In the records below, find the line containing "[0:00.00-0:00.90]". Output it and every line after it to the end, unchanged, with no pictures.

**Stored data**
= = = = =
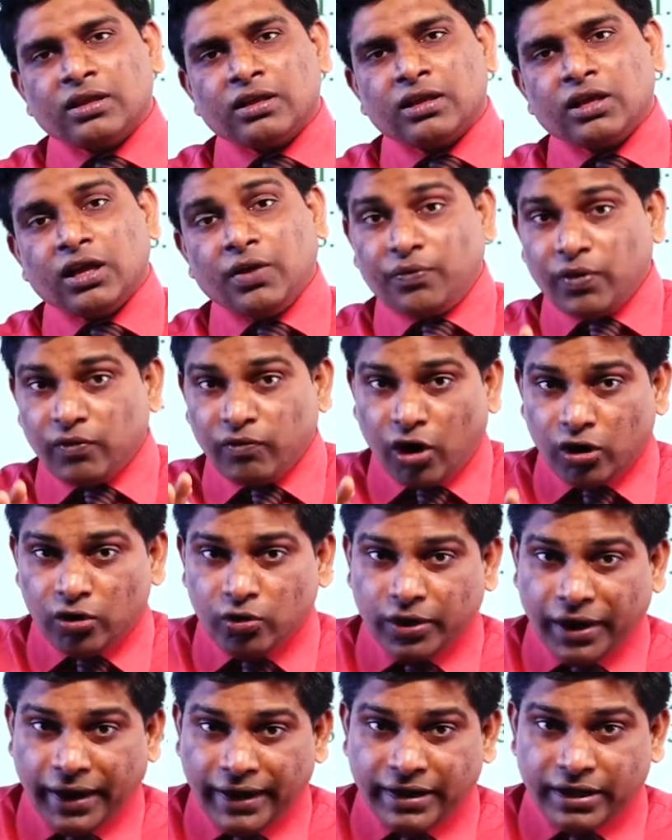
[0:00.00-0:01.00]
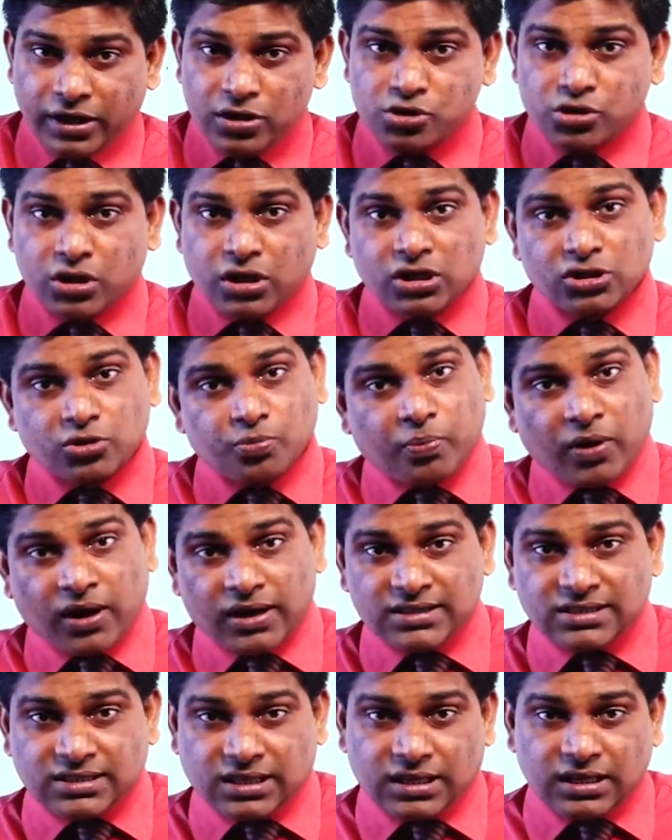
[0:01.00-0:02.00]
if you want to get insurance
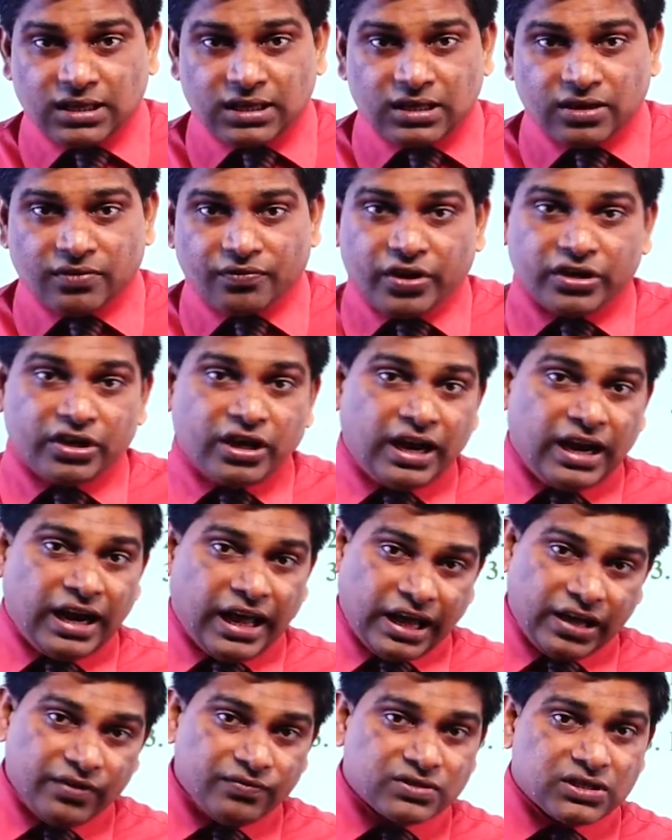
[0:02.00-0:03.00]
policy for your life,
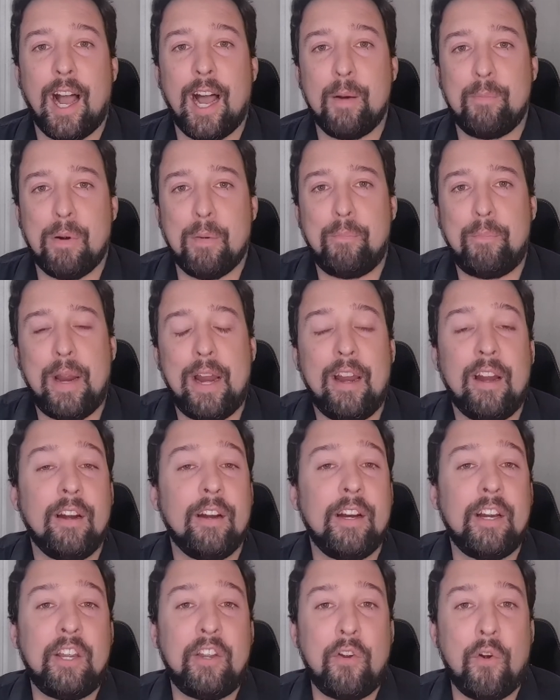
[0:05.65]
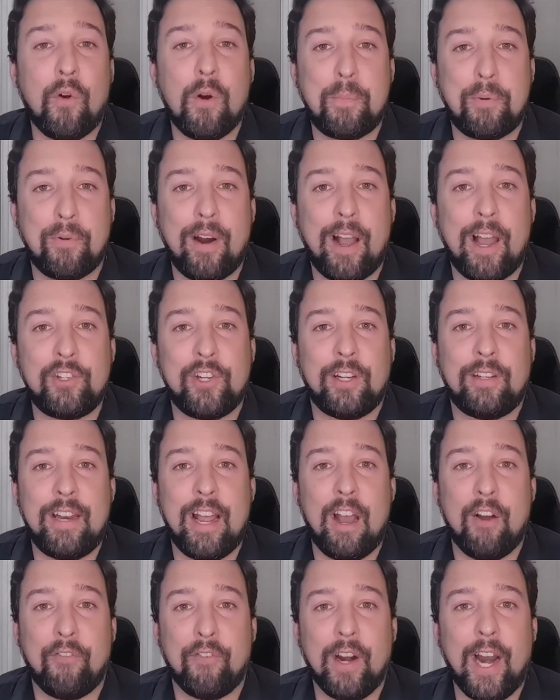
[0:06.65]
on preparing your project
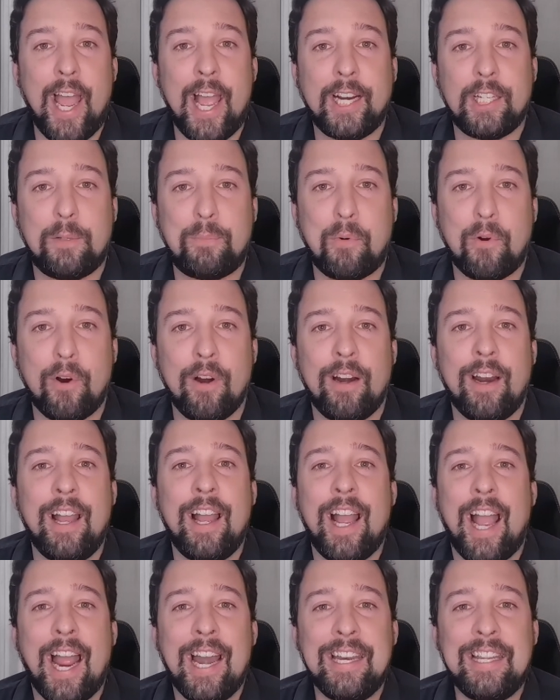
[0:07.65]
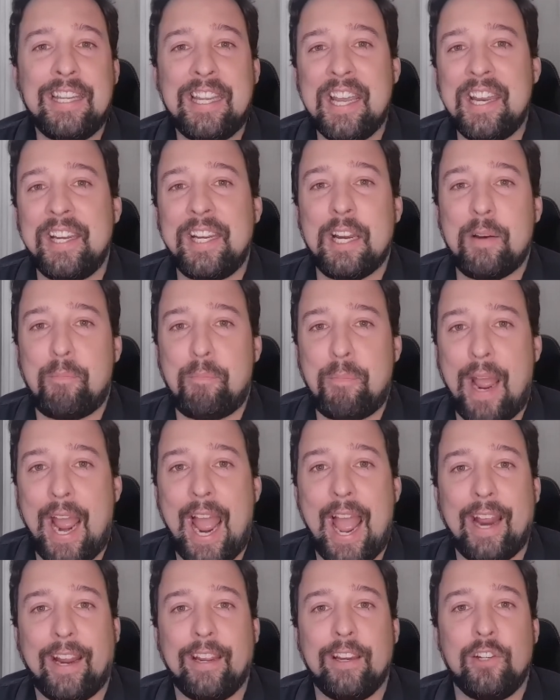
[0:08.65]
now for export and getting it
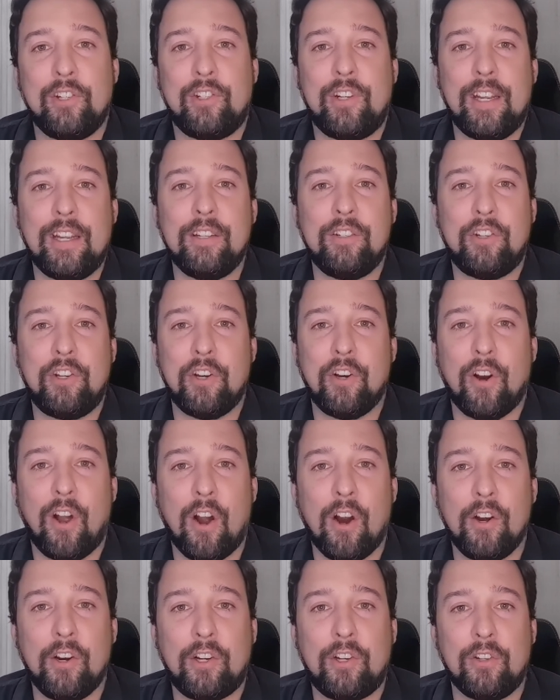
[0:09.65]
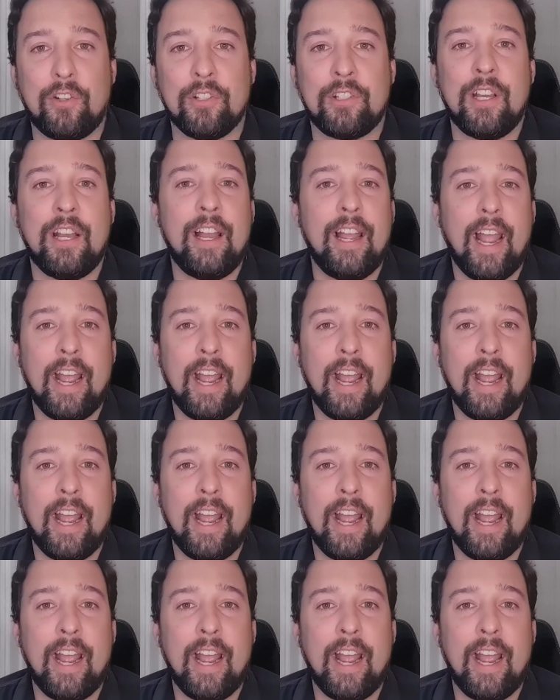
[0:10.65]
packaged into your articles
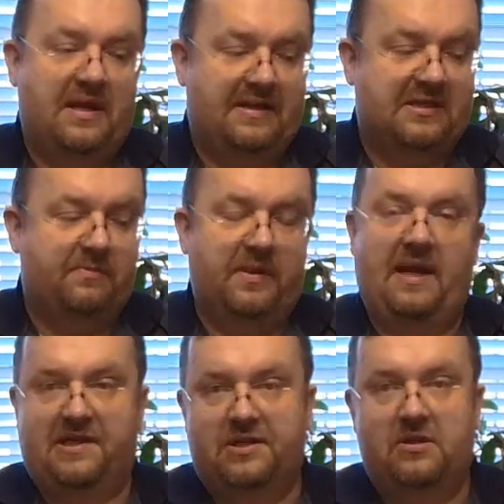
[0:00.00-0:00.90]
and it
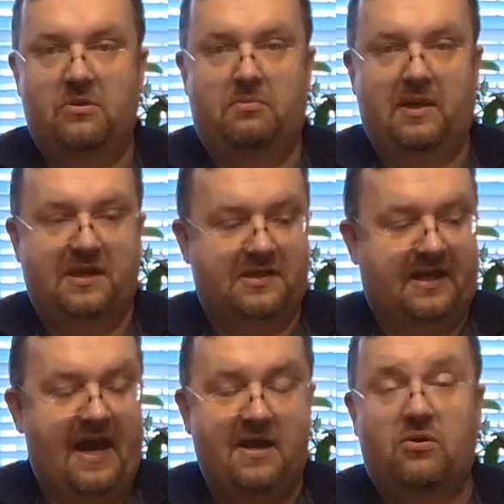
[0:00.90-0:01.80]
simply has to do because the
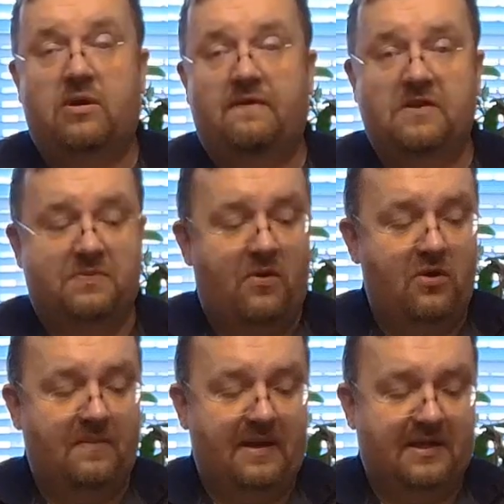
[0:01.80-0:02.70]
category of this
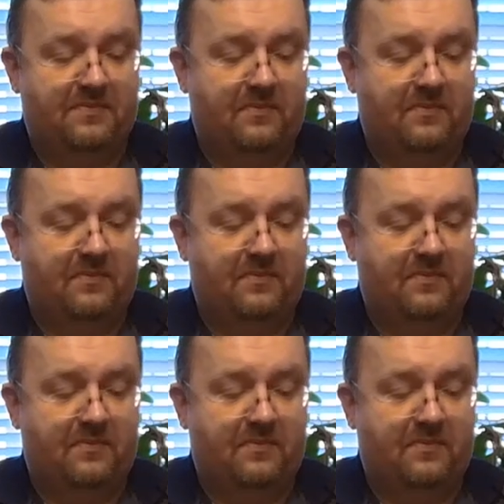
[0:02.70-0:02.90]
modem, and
= = = = =
**TASK RESULT**
[0:00.00-0:00.90]
and it
[0:00.90-0:01.80]
simply has to do because the
[0:01.80-0:02.70]
category of this
[0:02.70-0:02.90]
modem, and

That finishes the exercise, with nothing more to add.